/core-datasets

DataHub.io awesome datasets - curated collections of high quality dataset organized by topic

Primary LanguageJavaScript

badge

Core data registry and tooling.

Registry

Registry is maintained as Tabular Data Package with list of datasets in core-list.csv.

To add a dataset add it to the core-list.csv - we recommend fork and pull.

Discussion of proposals for new datasets and for incorporation of prepared datasets takes place in the issues.
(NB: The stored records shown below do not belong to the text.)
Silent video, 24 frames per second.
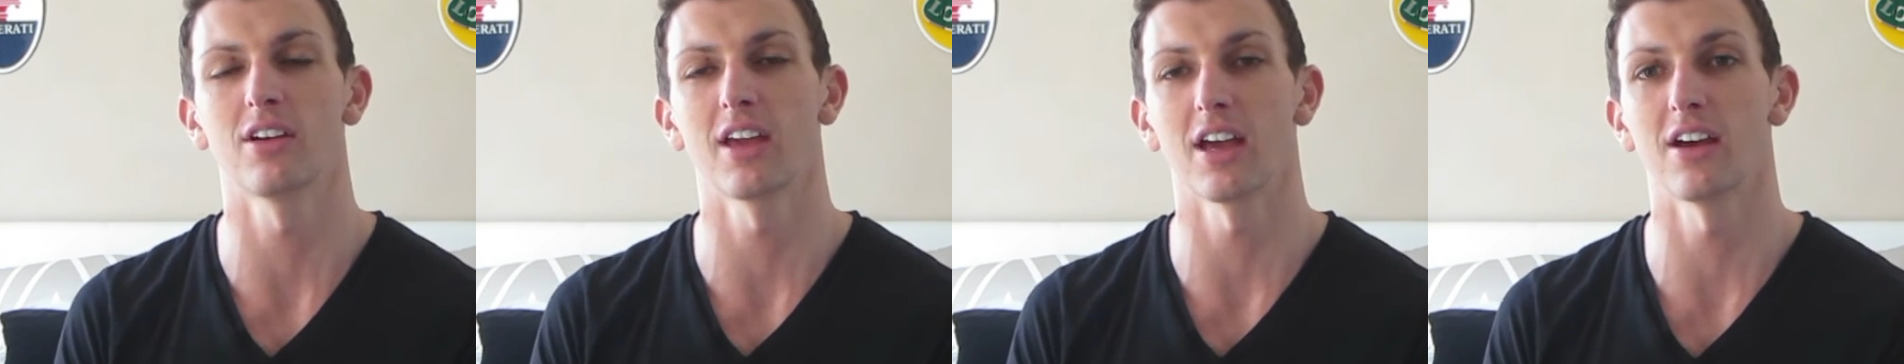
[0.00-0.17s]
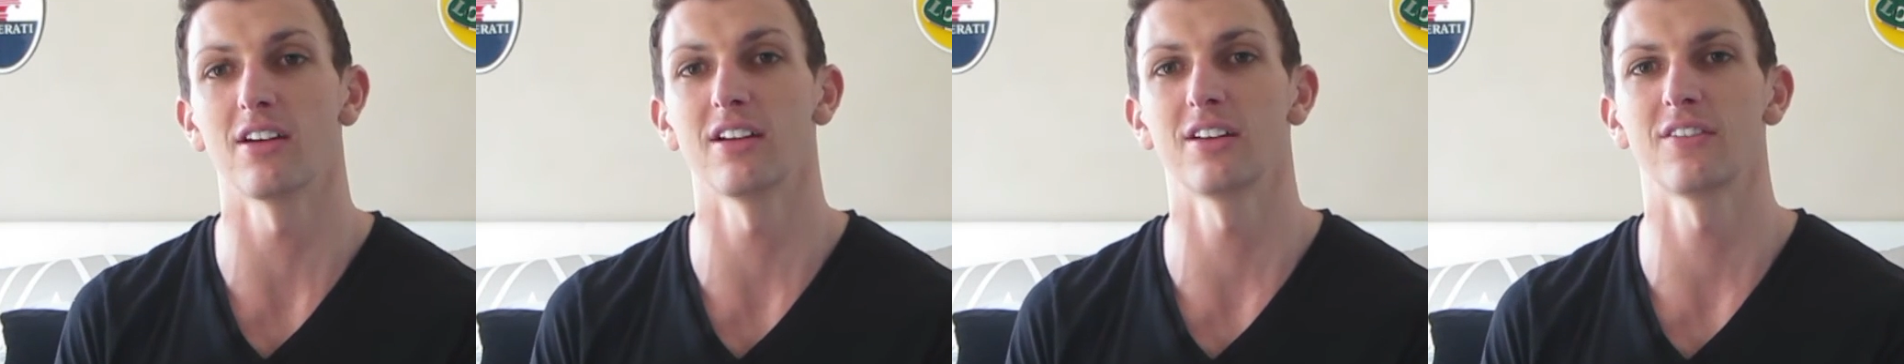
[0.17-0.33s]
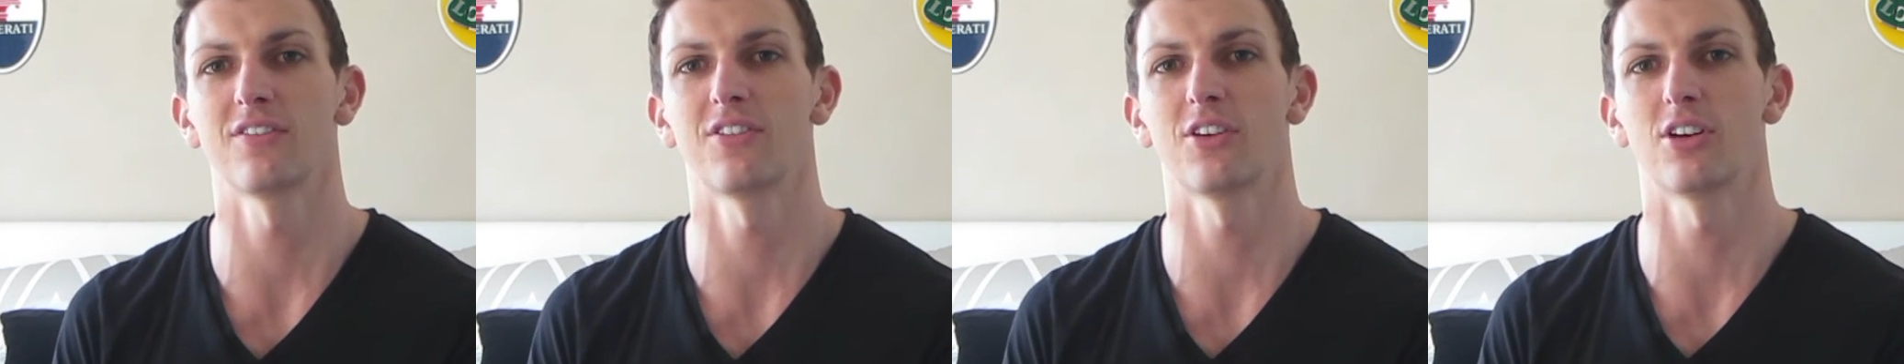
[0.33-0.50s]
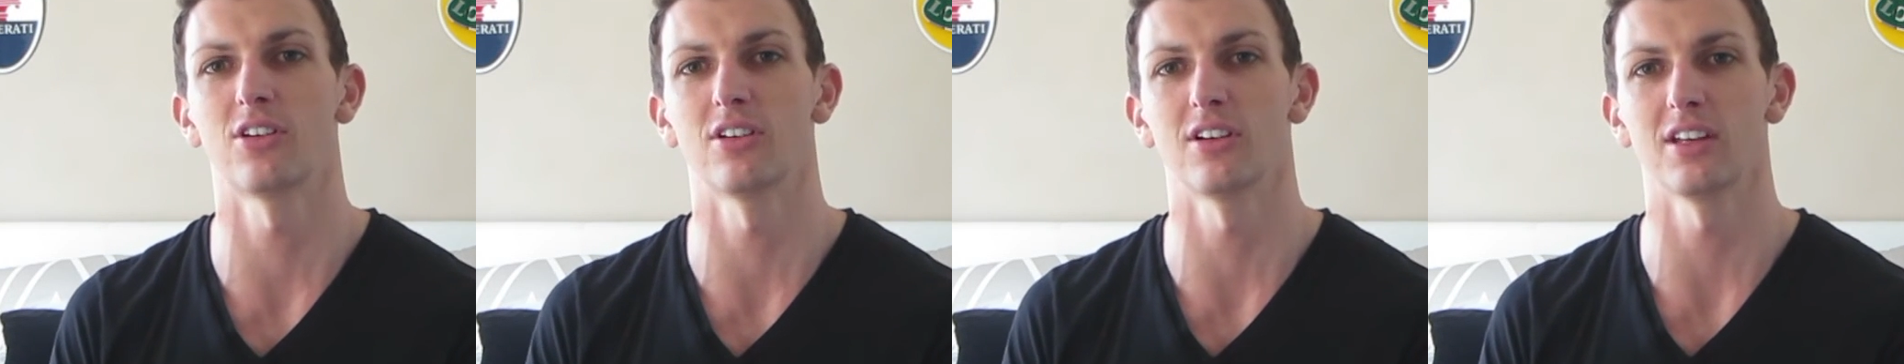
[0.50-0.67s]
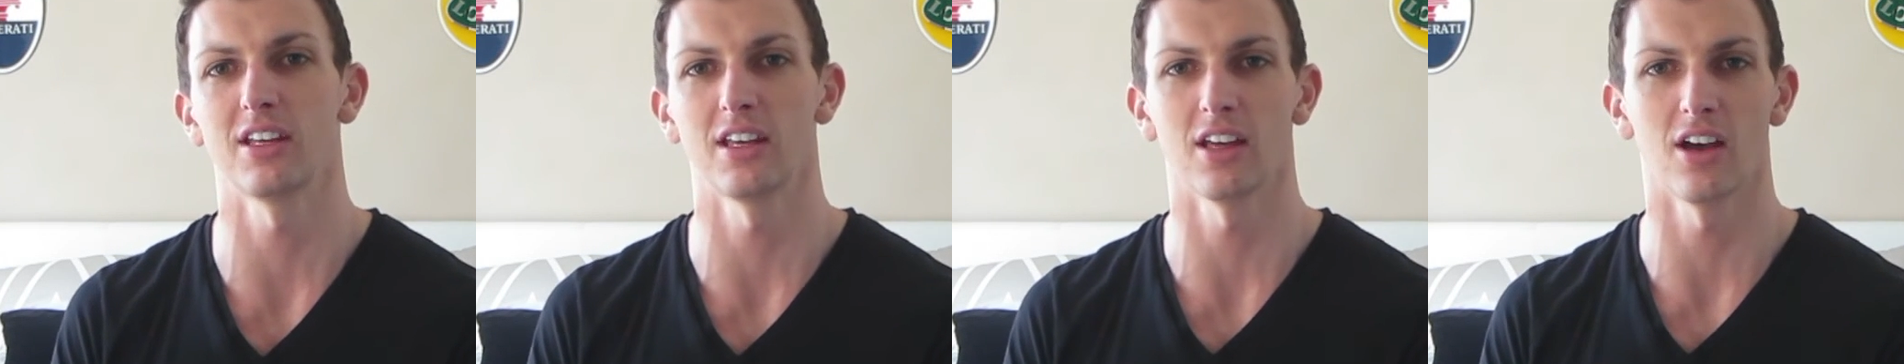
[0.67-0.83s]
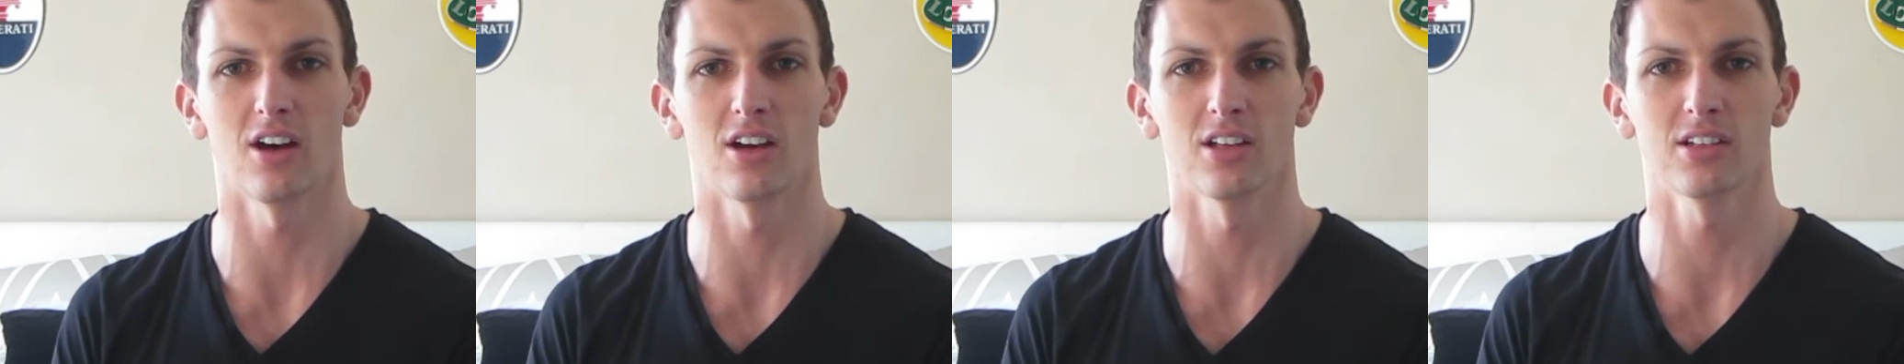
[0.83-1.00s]
going for
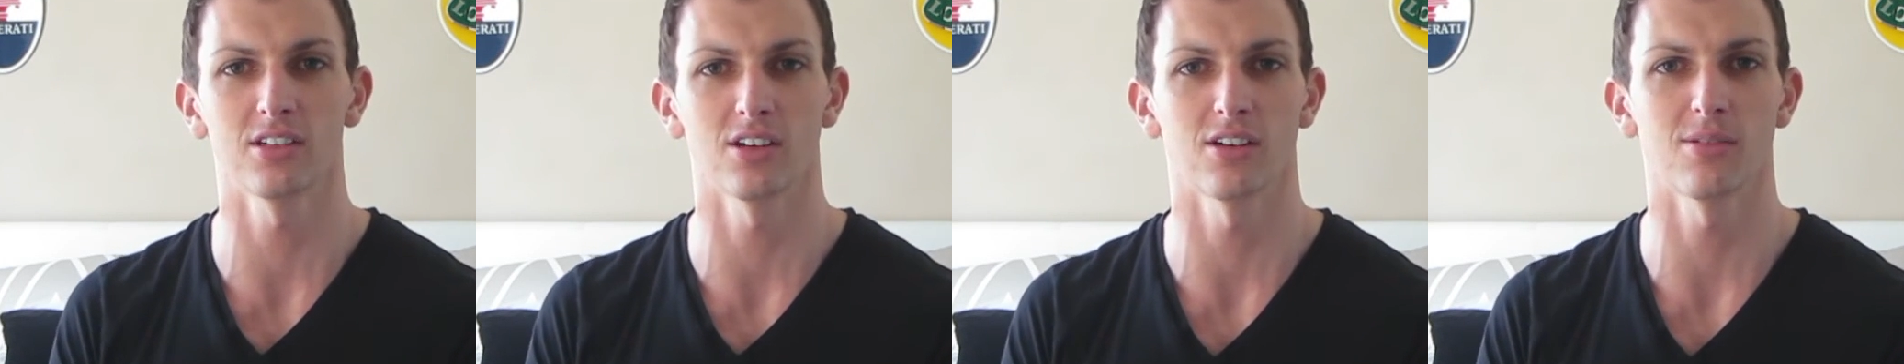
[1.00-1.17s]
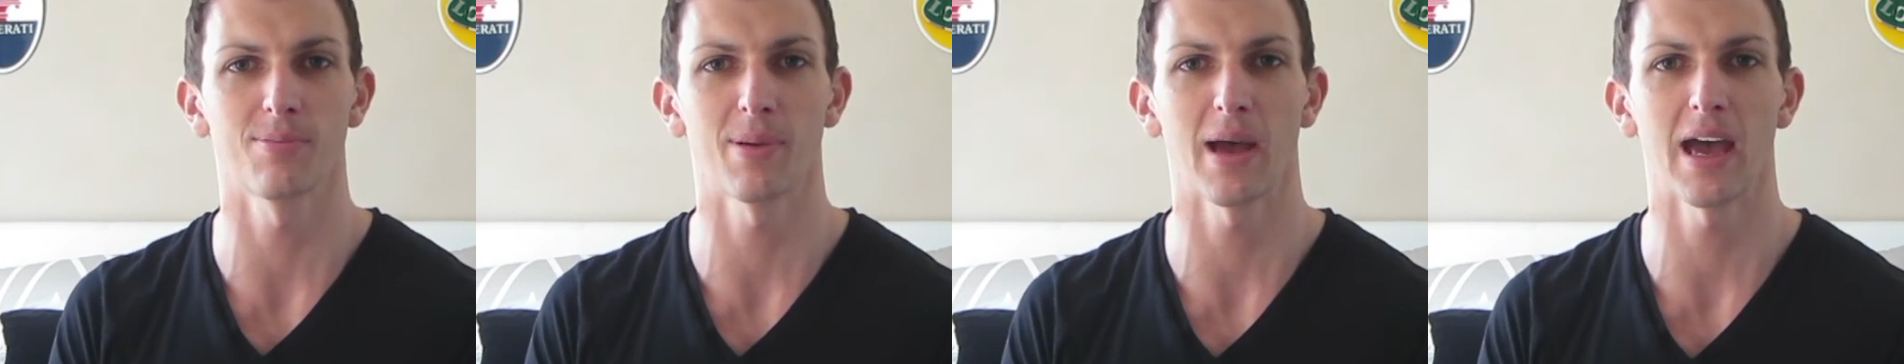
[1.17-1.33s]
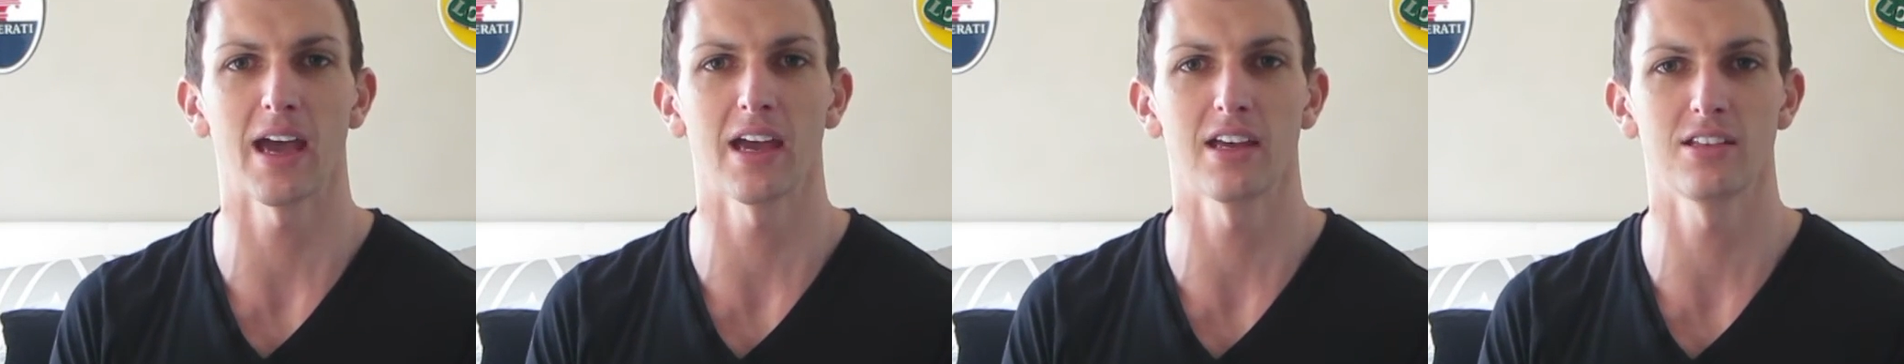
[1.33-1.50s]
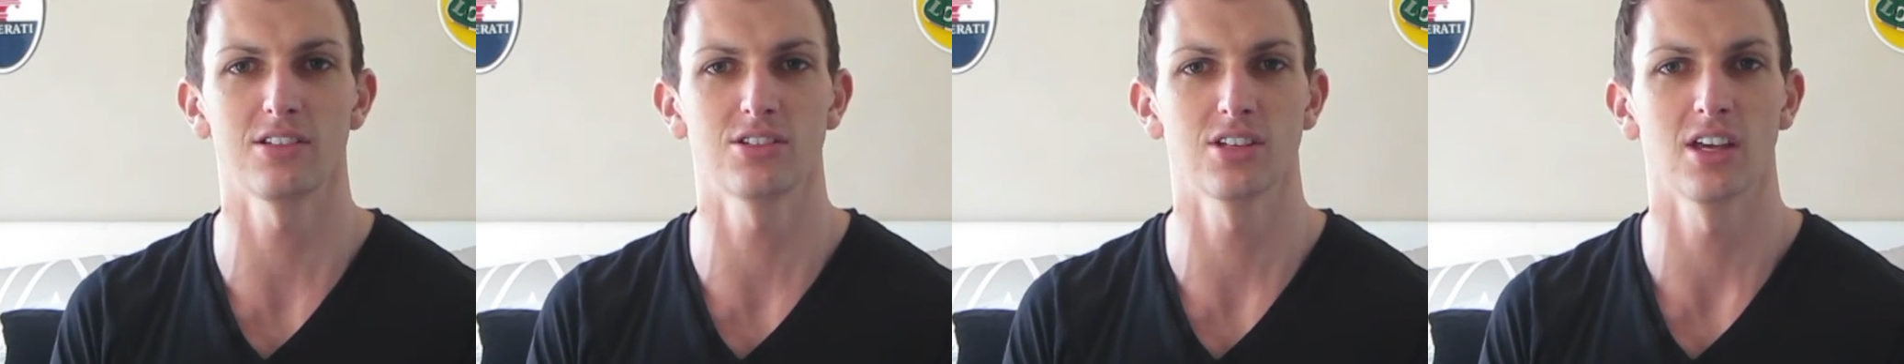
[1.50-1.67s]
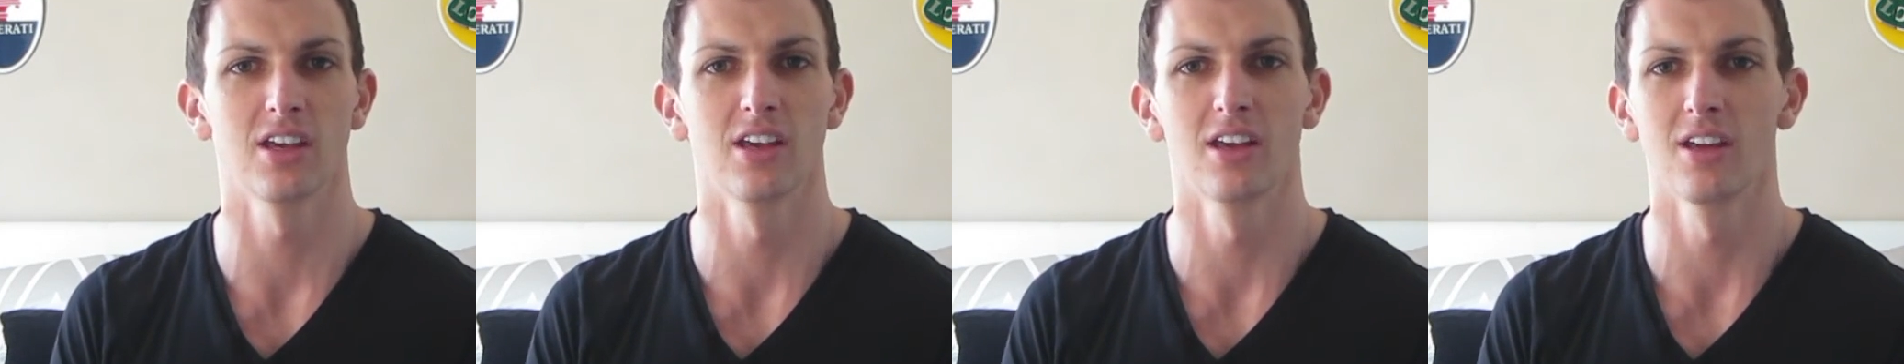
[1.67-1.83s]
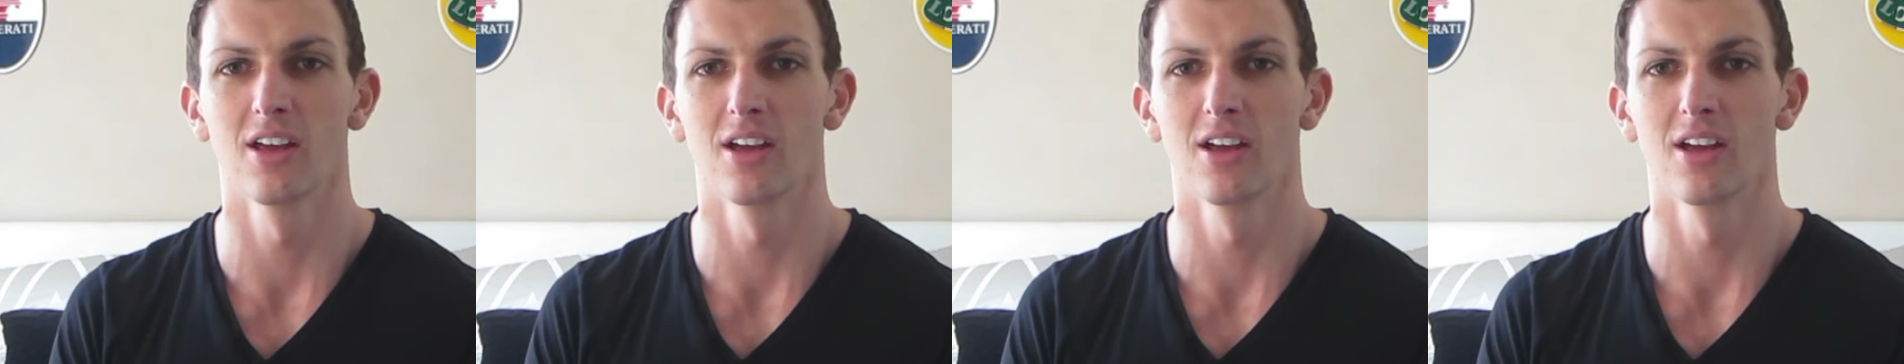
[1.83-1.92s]
on your page,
To propose a new dataset for inclusion, please create a new issue.

Core Dataset Tools

Installation

$ npm install

Usage

  • Environmental variables

DOMAIN - testing or production environment. For example: https://datahub.io TYPE - type of dataset. For example: examples or core

node index.js [COMMAND] [PATH]

# PATH - path to csv file

Clone datasets

To clone all core datasets run the following command:

node index.js clone [PATH]

It will clone all core datasets into following directory: data/${pkg_name}

Check datasets

To check all core datasets run the following command:

node index.js check [PATH]

It will validate metadata and data according to the latest spec.

Normalize datasets

To normalize all core datasets run the following command:

node index.js norm [PATH]

It will normalize all core datasets into following directory: data/${pkg_name}

Push datasets

To publish all core data packages run the following command:

node index.js push [PATH]

Running tests

We use Ava for our tests. For running tests use:

$ [sudo] npm test

To run tests in watch mode:

$ [sudo] npm run watch:test